> **YOUR ASSIGNMENT**
Return all of the data below verbatim and exclude every picture.

> **INFORMATION GIVEN**
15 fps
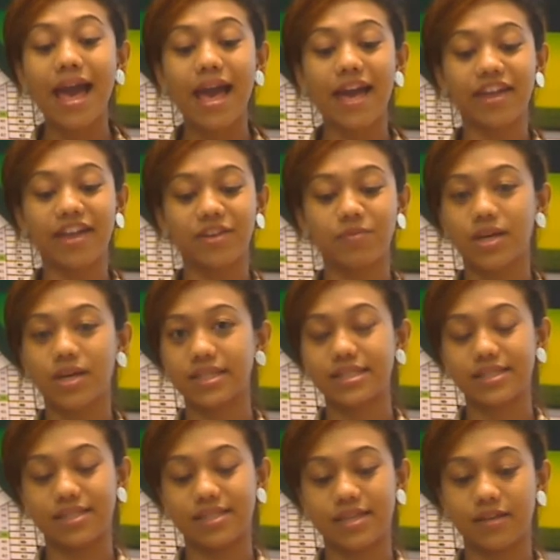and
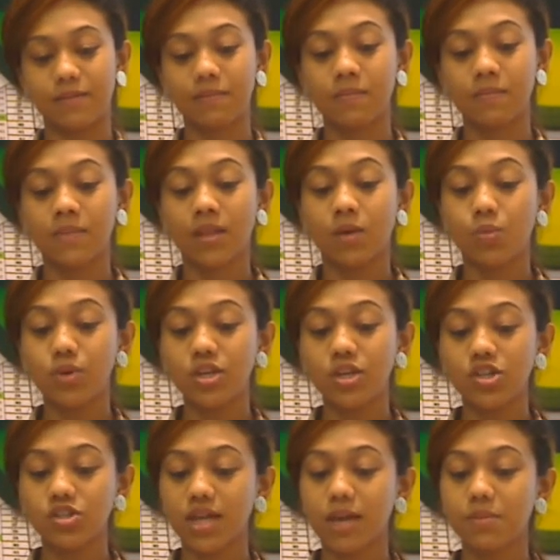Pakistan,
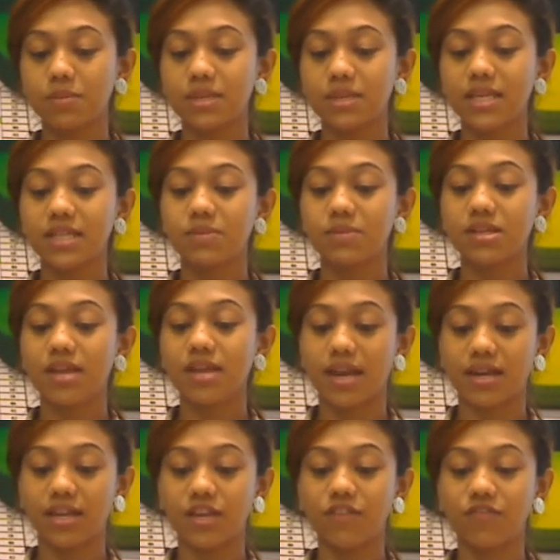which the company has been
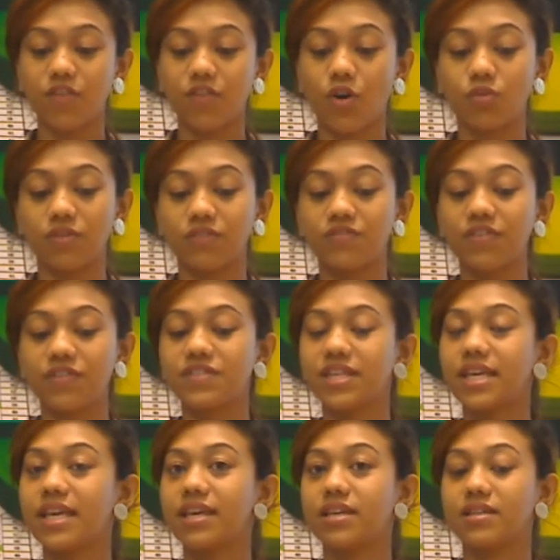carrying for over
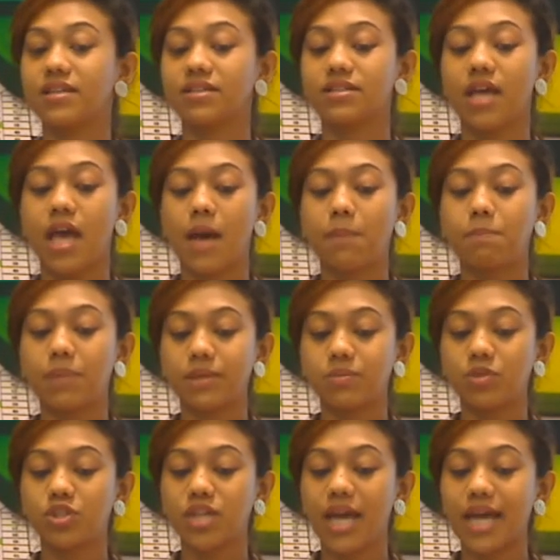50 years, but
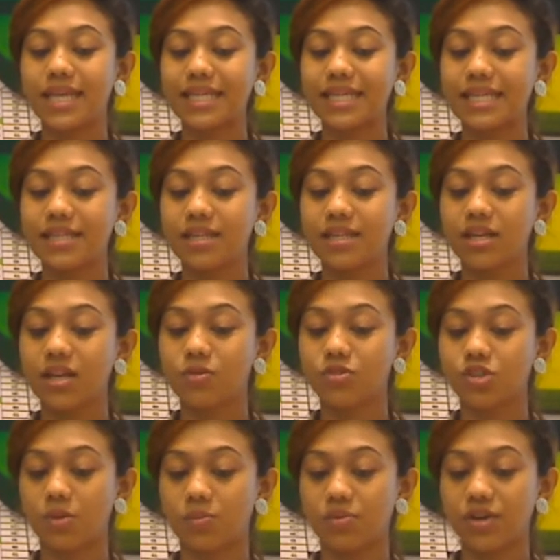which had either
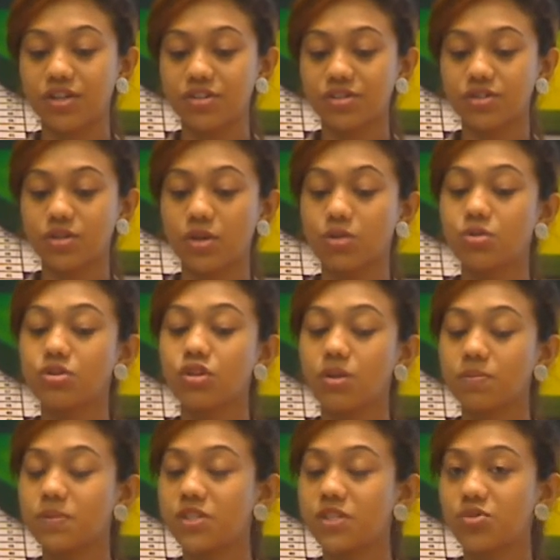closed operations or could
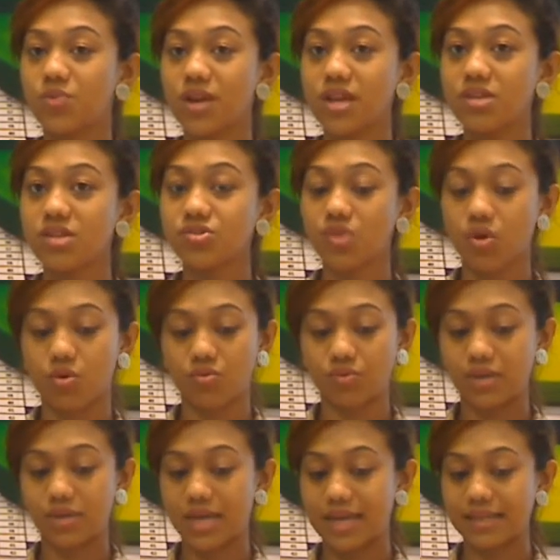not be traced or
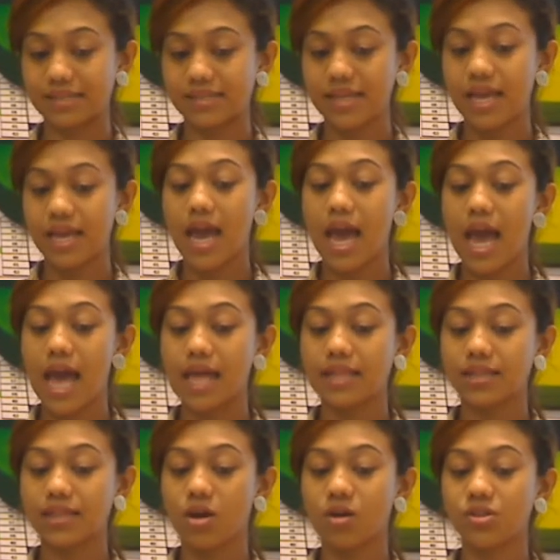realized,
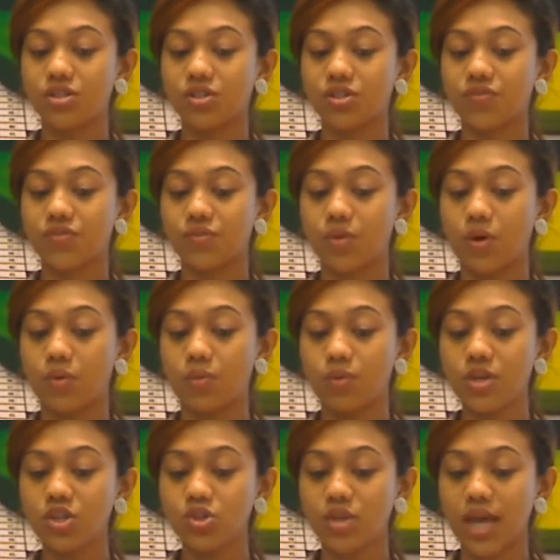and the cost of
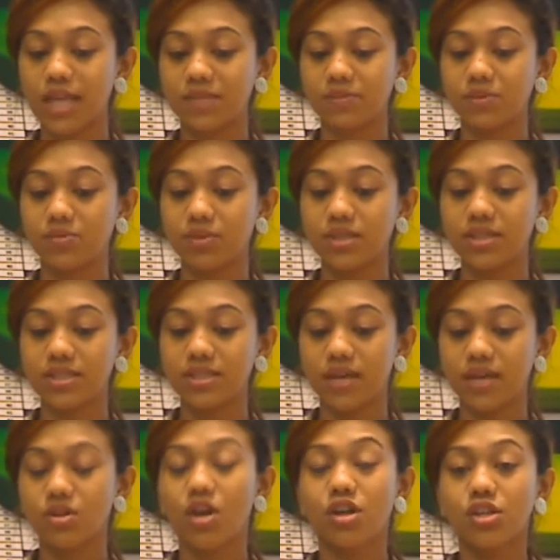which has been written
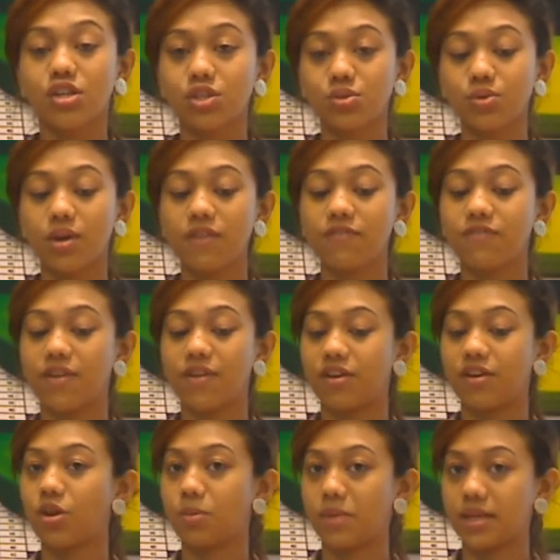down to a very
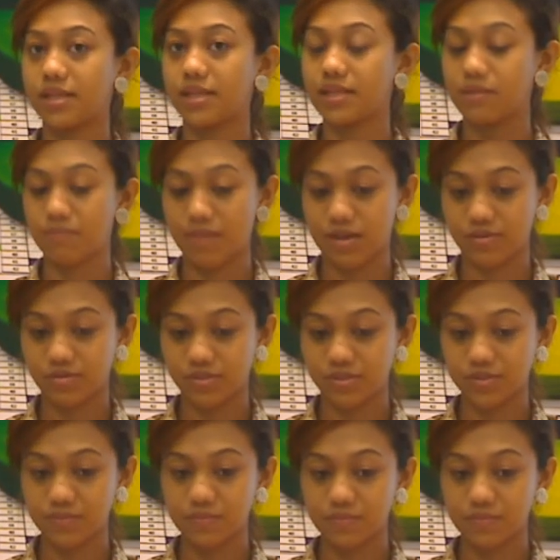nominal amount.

> **EXERCISE OUTPUT**
15 fps
and
Pakistan,
which the company has been
carrying for over
50 years, but
which had either
closed operations or could
not be traced or
realized,
and the cost of
which has been written
down to a very
nominal amount.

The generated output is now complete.